There are processes and techniques to improve decision making and the quality of decisions. Decision making is more natural to certain personalities, so these people should focus more on improving the quality of their decisions. People that are less natural decision-makers are often able to make quality assessments, but then need to be more decisive in acting upon the assessments made. Problem-solving and decision making are closely linked, and each requires creativity in identifying and developing options, for which the brainstorming technique is particularly useful. 

Decision-Making process

  1. Define and clarify the issue – does it warrant action? If so, now? Is the matter urgent, important or both? Gather all the facts and understand their causes.
  2. Think about or brainstorm possible options and solutions.
  3. Consider and compare the ‘pros and cons’ of each option – consult others if necessary or useful – and for bigger complex decisions where there are several options, create a template that enables measurements according to different strategic factors (see SWOT, PEST, Porter).
  4. Select the best option – avoid vagueness and weak compromises in trying to please everyone.
  5. Explain your decision to those involved and affected, and follow up to ensure proper and effective implementation.
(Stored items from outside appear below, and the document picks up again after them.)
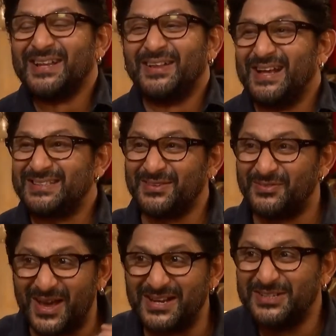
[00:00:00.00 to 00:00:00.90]
now, that's a
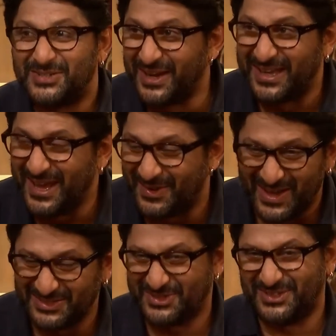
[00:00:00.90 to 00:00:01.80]
very tricky
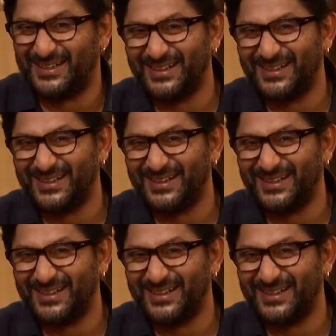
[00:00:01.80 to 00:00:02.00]
question.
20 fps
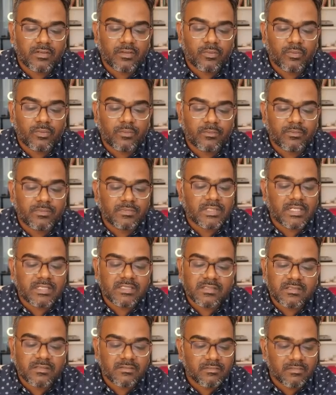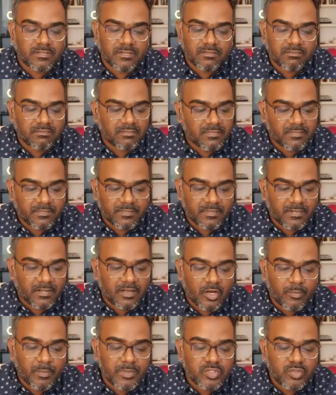Now, that's
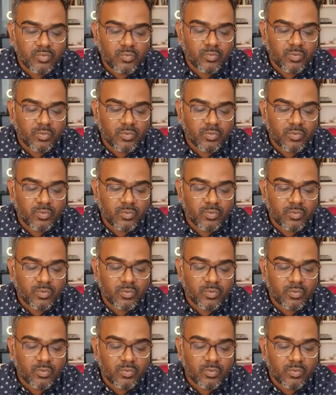how much you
‘Pros and Cons’ and ‘Weighted’ Decision-Making Methods

A simple process for decision making is to compile a ‘weighted’ score of ‘pros and cons’ list.

For more complex decisions, several options can be assessed against differing significant criteria, or against a single set of important factors. In any case, factors/options can be weighted and scored appropriately. First, you will need a separate sheet for each identified option.
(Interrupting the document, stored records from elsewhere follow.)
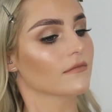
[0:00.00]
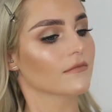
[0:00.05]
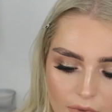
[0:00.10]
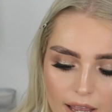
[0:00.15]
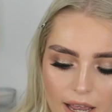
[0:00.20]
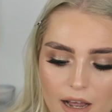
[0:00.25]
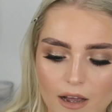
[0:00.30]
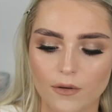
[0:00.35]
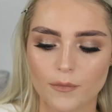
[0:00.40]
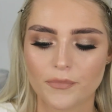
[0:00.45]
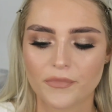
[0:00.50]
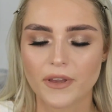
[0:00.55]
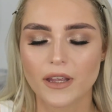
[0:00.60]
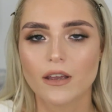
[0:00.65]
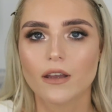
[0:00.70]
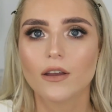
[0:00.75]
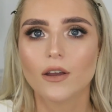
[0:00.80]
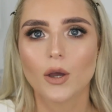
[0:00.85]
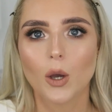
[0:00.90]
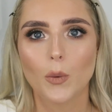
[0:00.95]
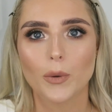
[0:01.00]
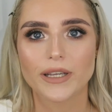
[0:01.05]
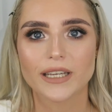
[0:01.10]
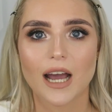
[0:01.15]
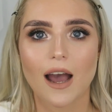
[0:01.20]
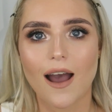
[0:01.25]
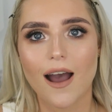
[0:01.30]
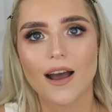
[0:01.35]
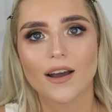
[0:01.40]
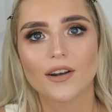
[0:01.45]
Now, we
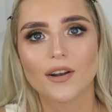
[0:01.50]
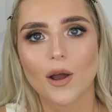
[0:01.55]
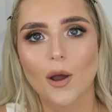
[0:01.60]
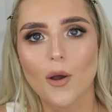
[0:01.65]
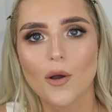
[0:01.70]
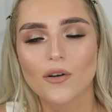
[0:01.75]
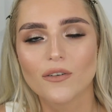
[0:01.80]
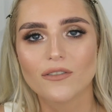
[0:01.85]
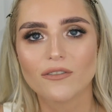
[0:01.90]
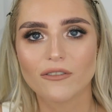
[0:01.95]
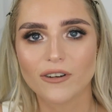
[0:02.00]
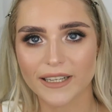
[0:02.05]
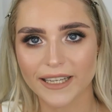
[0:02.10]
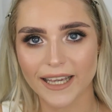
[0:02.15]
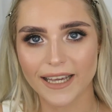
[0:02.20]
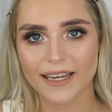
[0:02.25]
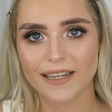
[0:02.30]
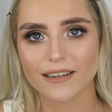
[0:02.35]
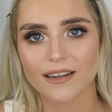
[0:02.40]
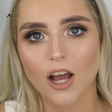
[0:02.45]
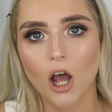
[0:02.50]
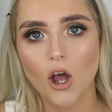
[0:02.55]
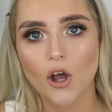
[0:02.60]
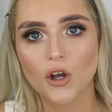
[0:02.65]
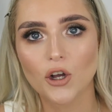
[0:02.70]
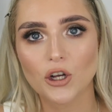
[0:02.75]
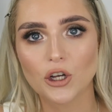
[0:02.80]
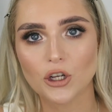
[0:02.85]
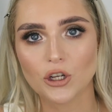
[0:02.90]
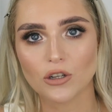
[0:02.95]
can't forget
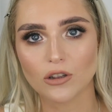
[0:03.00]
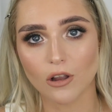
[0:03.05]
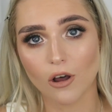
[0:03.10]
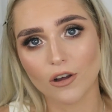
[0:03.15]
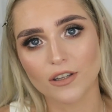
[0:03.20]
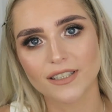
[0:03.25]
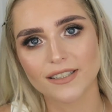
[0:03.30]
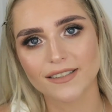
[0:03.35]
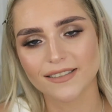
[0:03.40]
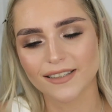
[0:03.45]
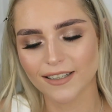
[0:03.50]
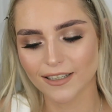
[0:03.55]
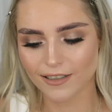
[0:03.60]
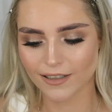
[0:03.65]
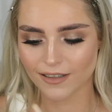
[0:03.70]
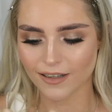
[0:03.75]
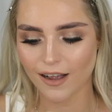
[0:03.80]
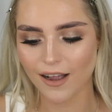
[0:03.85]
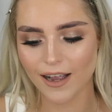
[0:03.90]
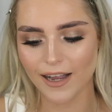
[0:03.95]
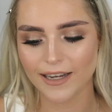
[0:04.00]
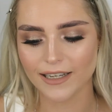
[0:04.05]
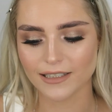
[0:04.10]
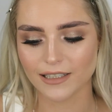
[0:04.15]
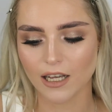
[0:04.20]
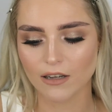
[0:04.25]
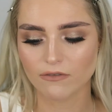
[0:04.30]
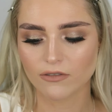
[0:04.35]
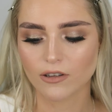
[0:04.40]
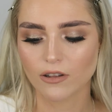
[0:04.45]
gloss. I
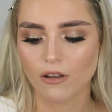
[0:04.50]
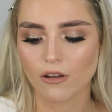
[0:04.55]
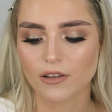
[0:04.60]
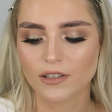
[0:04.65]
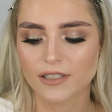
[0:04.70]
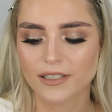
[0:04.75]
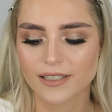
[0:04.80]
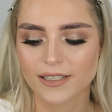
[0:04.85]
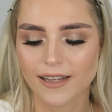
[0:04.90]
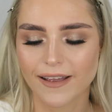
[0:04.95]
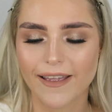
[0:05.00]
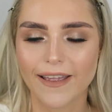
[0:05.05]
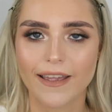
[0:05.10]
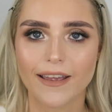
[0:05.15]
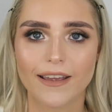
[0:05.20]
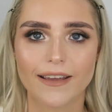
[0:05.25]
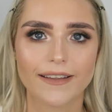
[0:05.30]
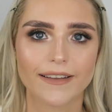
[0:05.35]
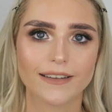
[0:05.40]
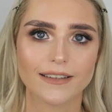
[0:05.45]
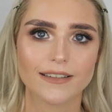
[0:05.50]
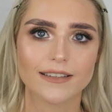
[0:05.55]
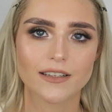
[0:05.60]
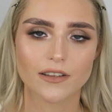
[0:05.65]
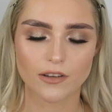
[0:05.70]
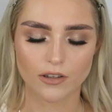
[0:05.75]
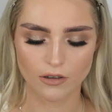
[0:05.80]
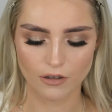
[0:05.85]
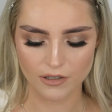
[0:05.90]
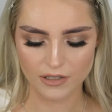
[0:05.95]
love gloss, and
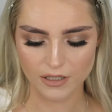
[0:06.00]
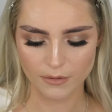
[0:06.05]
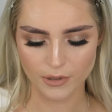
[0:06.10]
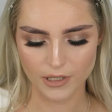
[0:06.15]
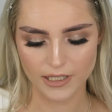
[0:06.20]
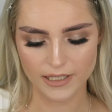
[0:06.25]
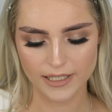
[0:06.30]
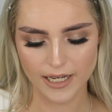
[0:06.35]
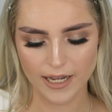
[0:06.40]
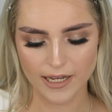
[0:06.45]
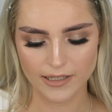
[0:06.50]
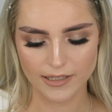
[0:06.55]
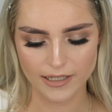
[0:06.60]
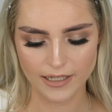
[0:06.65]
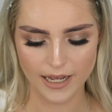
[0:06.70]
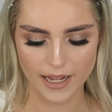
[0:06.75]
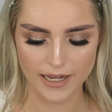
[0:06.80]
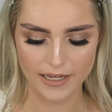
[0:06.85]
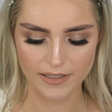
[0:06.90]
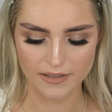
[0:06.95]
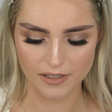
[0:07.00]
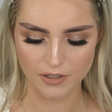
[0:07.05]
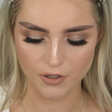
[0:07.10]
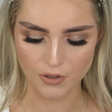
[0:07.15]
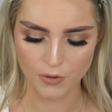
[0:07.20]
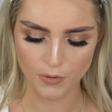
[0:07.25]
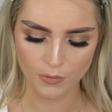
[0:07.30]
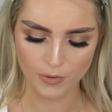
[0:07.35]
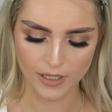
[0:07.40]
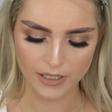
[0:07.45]
the gloss I'm going to take today is a
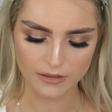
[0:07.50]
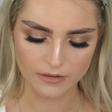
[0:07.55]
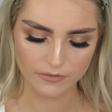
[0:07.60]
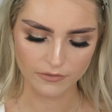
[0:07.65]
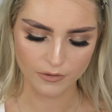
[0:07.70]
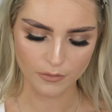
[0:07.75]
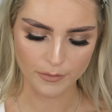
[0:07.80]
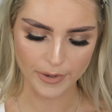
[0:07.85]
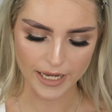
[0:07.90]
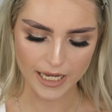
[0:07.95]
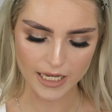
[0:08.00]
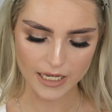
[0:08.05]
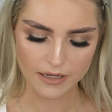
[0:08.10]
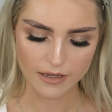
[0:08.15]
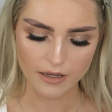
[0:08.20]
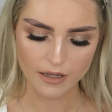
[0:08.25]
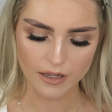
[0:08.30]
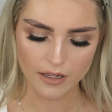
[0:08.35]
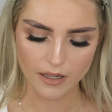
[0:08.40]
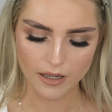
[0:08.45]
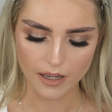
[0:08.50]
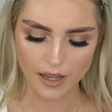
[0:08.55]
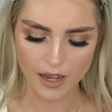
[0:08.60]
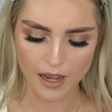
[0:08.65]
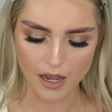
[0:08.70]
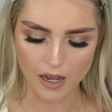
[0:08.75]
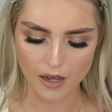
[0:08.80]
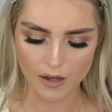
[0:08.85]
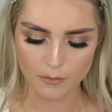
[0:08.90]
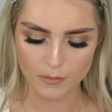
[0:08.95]
new one for me.
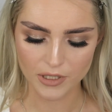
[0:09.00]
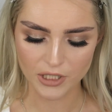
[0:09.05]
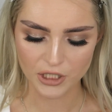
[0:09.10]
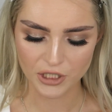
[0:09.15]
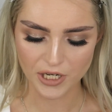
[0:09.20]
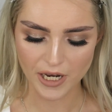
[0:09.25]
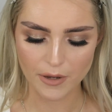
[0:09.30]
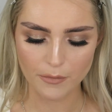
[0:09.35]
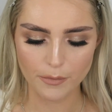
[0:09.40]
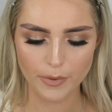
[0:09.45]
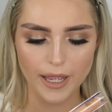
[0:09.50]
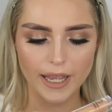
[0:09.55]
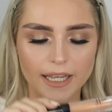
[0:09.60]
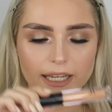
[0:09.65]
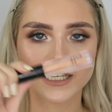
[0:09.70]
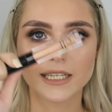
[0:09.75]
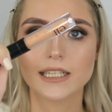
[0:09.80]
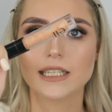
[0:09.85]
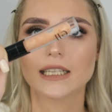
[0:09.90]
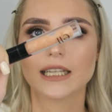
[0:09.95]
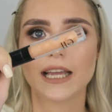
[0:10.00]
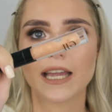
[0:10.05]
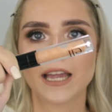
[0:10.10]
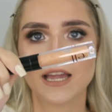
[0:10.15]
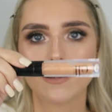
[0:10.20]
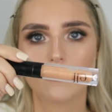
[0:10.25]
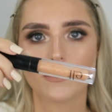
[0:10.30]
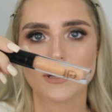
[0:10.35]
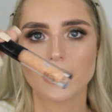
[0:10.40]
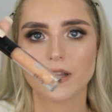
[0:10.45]
Champagne
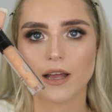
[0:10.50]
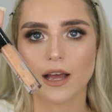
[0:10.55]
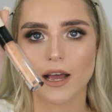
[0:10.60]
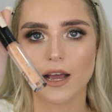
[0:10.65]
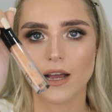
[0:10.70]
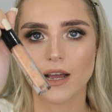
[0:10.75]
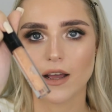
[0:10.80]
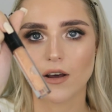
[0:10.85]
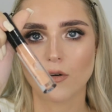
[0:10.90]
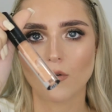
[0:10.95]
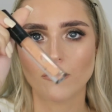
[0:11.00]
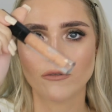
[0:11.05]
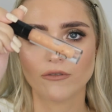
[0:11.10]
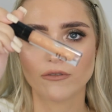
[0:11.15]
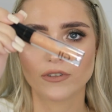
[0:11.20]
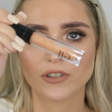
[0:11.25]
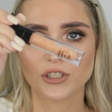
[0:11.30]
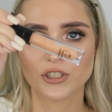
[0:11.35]
Glam, e.l.f.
On each sheet write clearly the option concerned, and then beneath it the headings ‘pros’ and ‘cons’ (or ‘advantages’ and disadvantages’, or simply ‘for’ and ‘against’). Many decisions simply involve the choice of whether to go ahead or not, to change or not; in these cases you need only one sheet.

Then write down as many effects and implications of the particular option that you (and others if appropriate) can think of, placing each in the relevant column.

If helpful, ‘weight’ each factor, by giving it a score out of three or five points (e.g., 5 being extremely significant, and 1 being of minor significance). When you have listed all the points you can think of for the option concerned, compare the number or total score of the items/effects/factors between the two columns.

This will provide a reflection and indication as to the overall attractiveness and benefit of the option concerned. If you have scored each item you will actually be able to arrive at a total score, being the difference between the pros and cons column totals. The bigger the difference between the total pros and total cons then the more attractive the option is.

If you have a number of options and have completed a pros and cons sheet for each option, compare the attractiveness – points difference between pros and cons – for each option. The biggest positive difference between pros and cons is the most attractive option.

If you don’t like the answer that the decision-making sheet(s) reflect back to you, it means you haven’t included all the cons – especially the emotional ones, or you haven’t scored the factors consistently, so re-visit the sheet(s) concerned.

You will find that writing things down in this way will help you to see things more clearly, become more objective and detached, which will help you to make clearer decisions.